Both overriding and subducting plates are oceanic and assumed to be composed of olivine. The crust and lithospheric mantle have maximum thicknesses of 15 and 90 km, respectively (see inset of Supplementary Fig. 1C). The base density (ρ0) of both layers is 3300 kg/m3. Their initial thermal profiles (i.e., vertical temperature distribution) were defined following the half-space cooling model (Eq. 10). The oceanic plate crustal materials follow a plagioclase viscous creep law but, due to their low cohesion and lack of friction coefficient (see Supplementary Table 5), they are controlled by plastic flow. This allows crustal materials to act as subduction interfaces once the initial weak layer is subducted.

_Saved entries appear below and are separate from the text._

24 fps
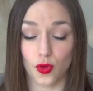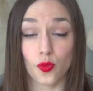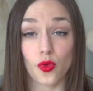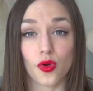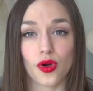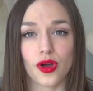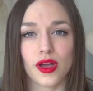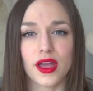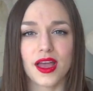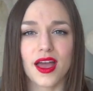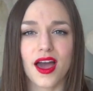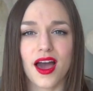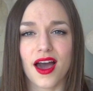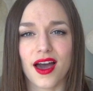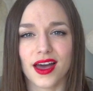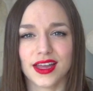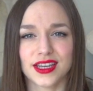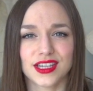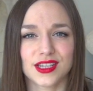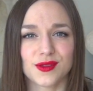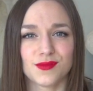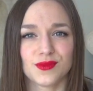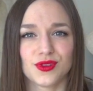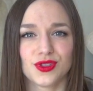what
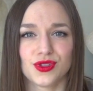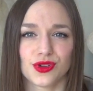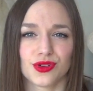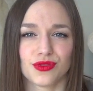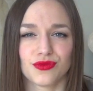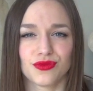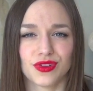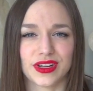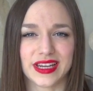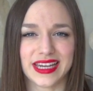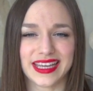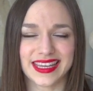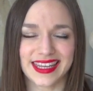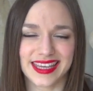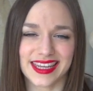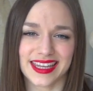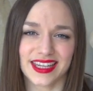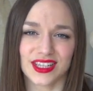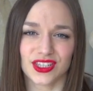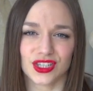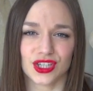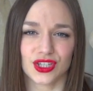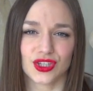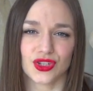items you're really
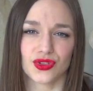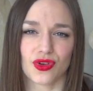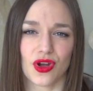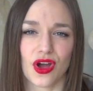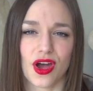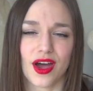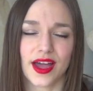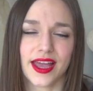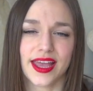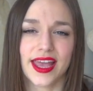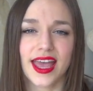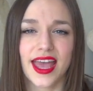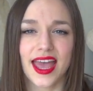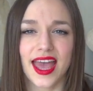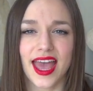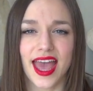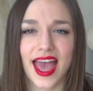keen to try.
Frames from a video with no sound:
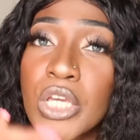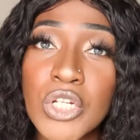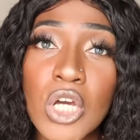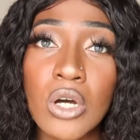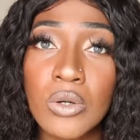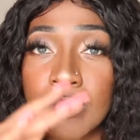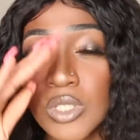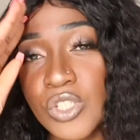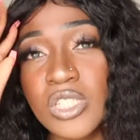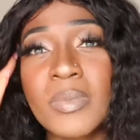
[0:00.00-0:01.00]
You know,
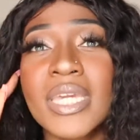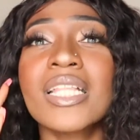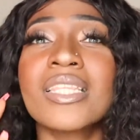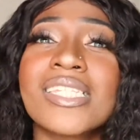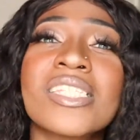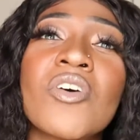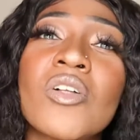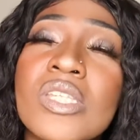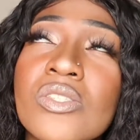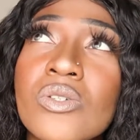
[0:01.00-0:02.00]
just make a list of
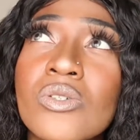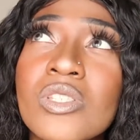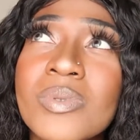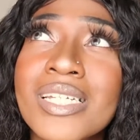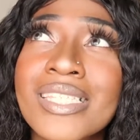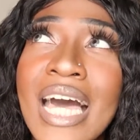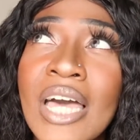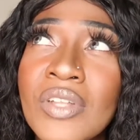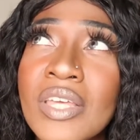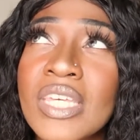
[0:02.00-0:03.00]
all these schools, because
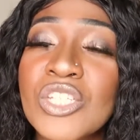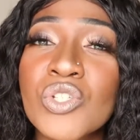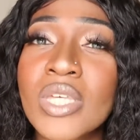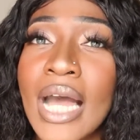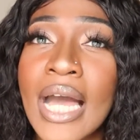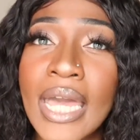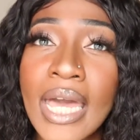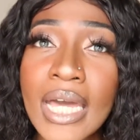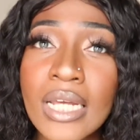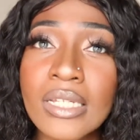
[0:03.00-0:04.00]
I feel like the issue that I
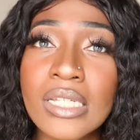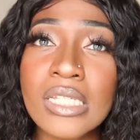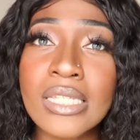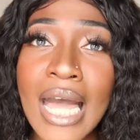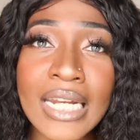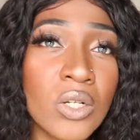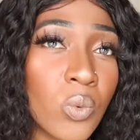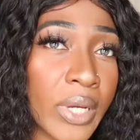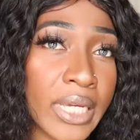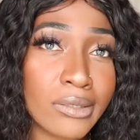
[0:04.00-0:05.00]
had is I
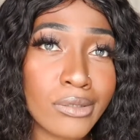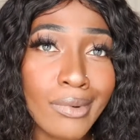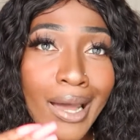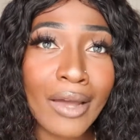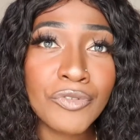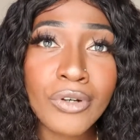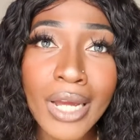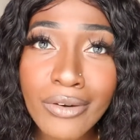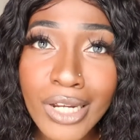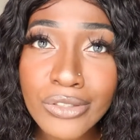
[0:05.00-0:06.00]
didn't wait until after
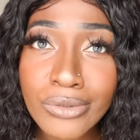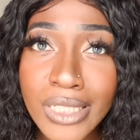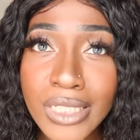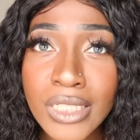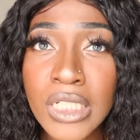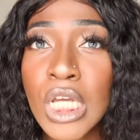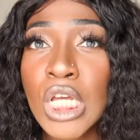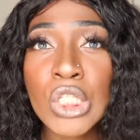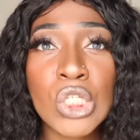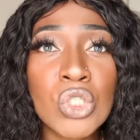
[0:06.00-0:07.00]
I graduated
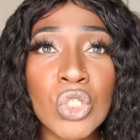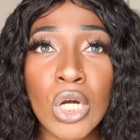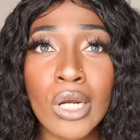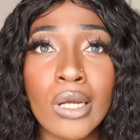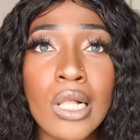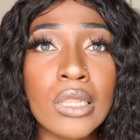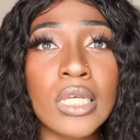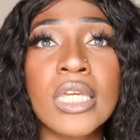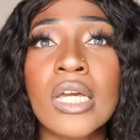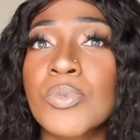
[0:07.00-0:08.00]
to start
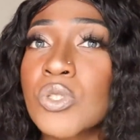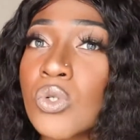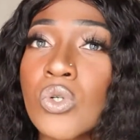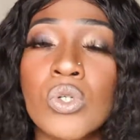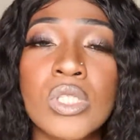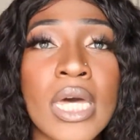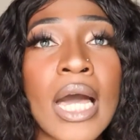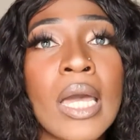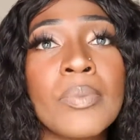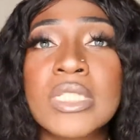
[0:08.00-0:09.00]
looking up schools that
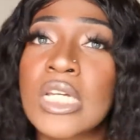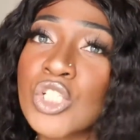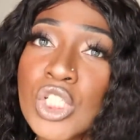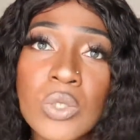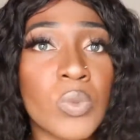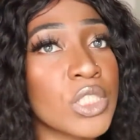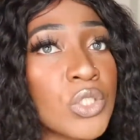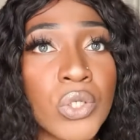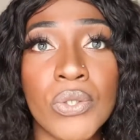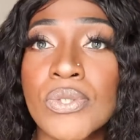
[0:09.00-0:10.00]
I potentially
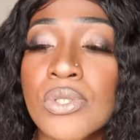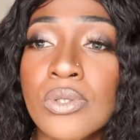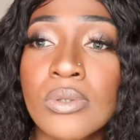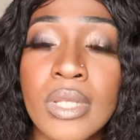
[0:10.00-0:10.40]
wanted to go to.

All lithospheric and sub-lithospheric mantle materials follow a dry olivine creep law (Supplementary Table 5), standard for the depleted upper mantle. On the trailing edges of both plates, the isotherms are tapered, allowing for ascension of material, defining a pair of corresponding initial ridge centres (see Supplementary Fig. 1C). This allows for free plate migration and prevents the otherwise strong downwelling of cold material formed at the edges of the model, which would perturb the mantellic flow42,43. Note that these correspond to initial geometric conditions and that no continuous spreading rates were prescribed. Any spreading observed is entirely caused by the adjacent subduction zone and the respective slab pull force.

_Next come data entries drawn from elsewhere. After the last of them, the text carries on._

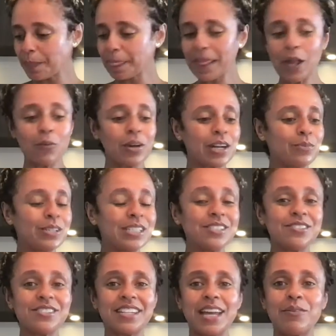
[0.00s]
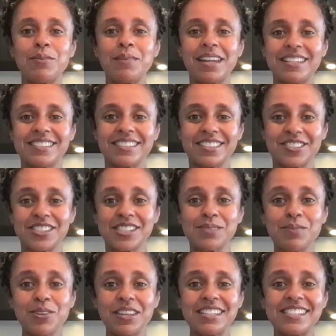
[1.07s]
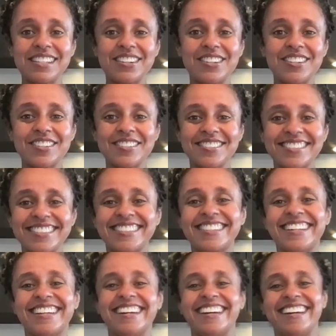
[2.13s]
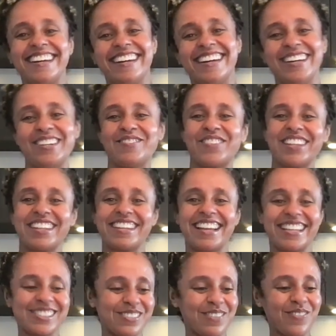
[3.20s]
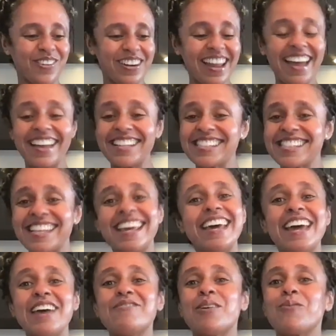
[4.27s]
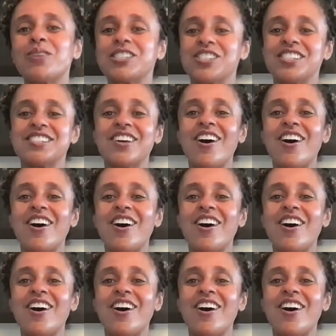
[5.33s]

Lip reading: what did we do today? We made a delicious smoothie dinner for the next 3-4 nights. If I'm wishing to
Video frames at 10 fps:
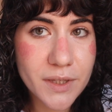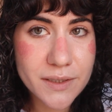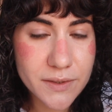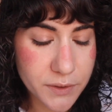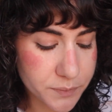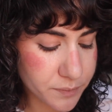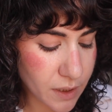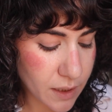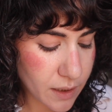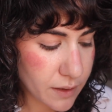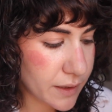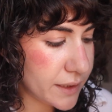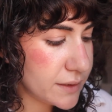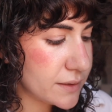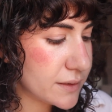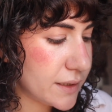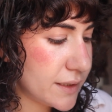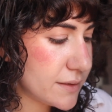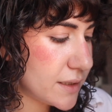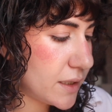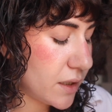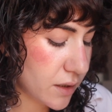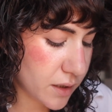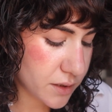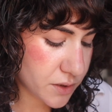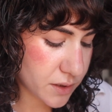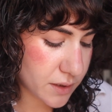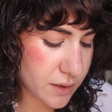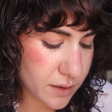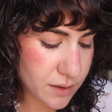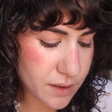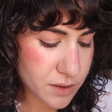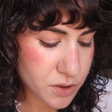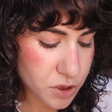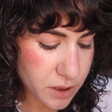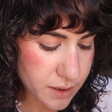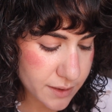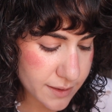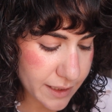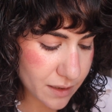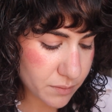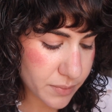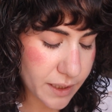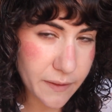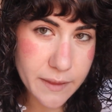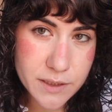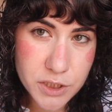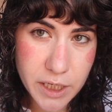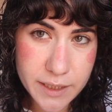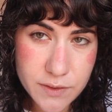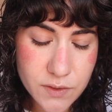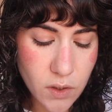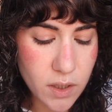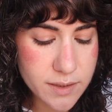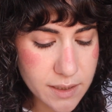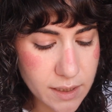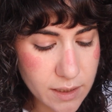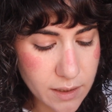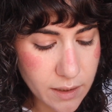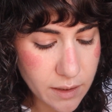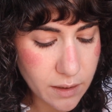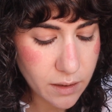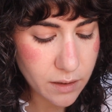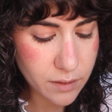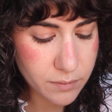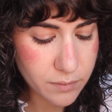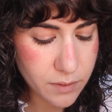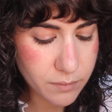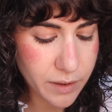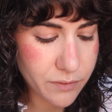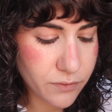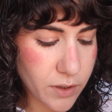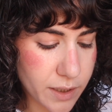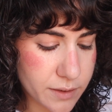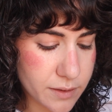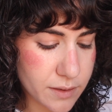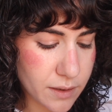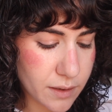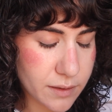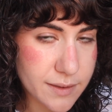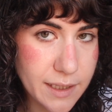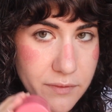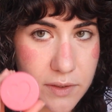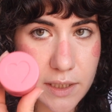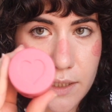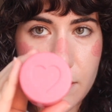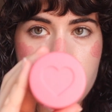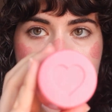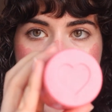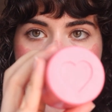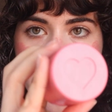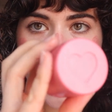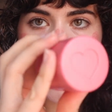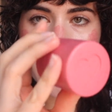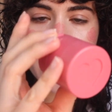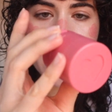So this is the Kaja cheek stamp in the shade Saucy. My friend Stephanie gave this to me,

The modelled oceanic plateau was defined with a parallelepipedal geometry, with four different along-trench widths (WP in Supplementary Fig. 1A and Supplementary Table 1). The plateau is located along a free slip mirror symmetry plane boundary, which divides the model into two halves along its middle length, with the modelled domain corresponding only to one of them. As such, calculations are performed in just half of the whole conceptual domain41. As an example, a 600 km wide plateau in the model would correspond to a 1200 km wide plateau in nature. The plateau crust and the plateau lithospheric mantle have thicknesses of 20 and 90 km and base densities of 2800 kg/m3 and 3220 kg/m3, respectively (see inset in Supplementary Fig. 1C). The crust follows a quartzite law viscous creep law (see Supplementary Table 5), with a higher cohesion and friction angle than the surrounding oceanic plate crust. This setup allows for our oceanic plateau to be both less dense than the underlying asthenosphere (i.e., positively buoyant—see inset on Supplementary Fig. 1C) and simultaneously stronger than the surrounding oceanic plate crust.

The arc was modelled using a trapezoidal geometry that spans the entire length of the model, has a trench-normal width of 200 km, with a maximum crustal thickness of 9 km and a maximum lithospheric mantle thickness of 90 km (see Supplementary Fig. 1A, C). It represents a mature volcanic arc and is less dense than the underlying asthenosphere (see inset in Supplementary Fig. 1C and Supplementary Table 5).

The initial strength depth and thermal profiles for the different model phases can be seen in Supplementary Fig. 2.

The slab pull force44 is estimated using:

$${F}_{{{{{\rm{SP}}}}}}=({\rho }_{{{{{\rm{slab}}}}}}-{\rho }_{{{{{\rm{astenosphere}}}}}}){{{{{\bf{g}}}}}}{V}_{S}$$

where FSP represents the slab pull force, g is the gravity acceleration, ρslab is the average density of the subducted slab, ρastenosphere is the density of the underlying asthenosphere, and VS represents the volume of subducted slab. The effective slab pull force is only c.a. 10% of the calculated value44. The calculated values for the effective slab pull forces in all models can be found in Supplementary Tables 2 and 3.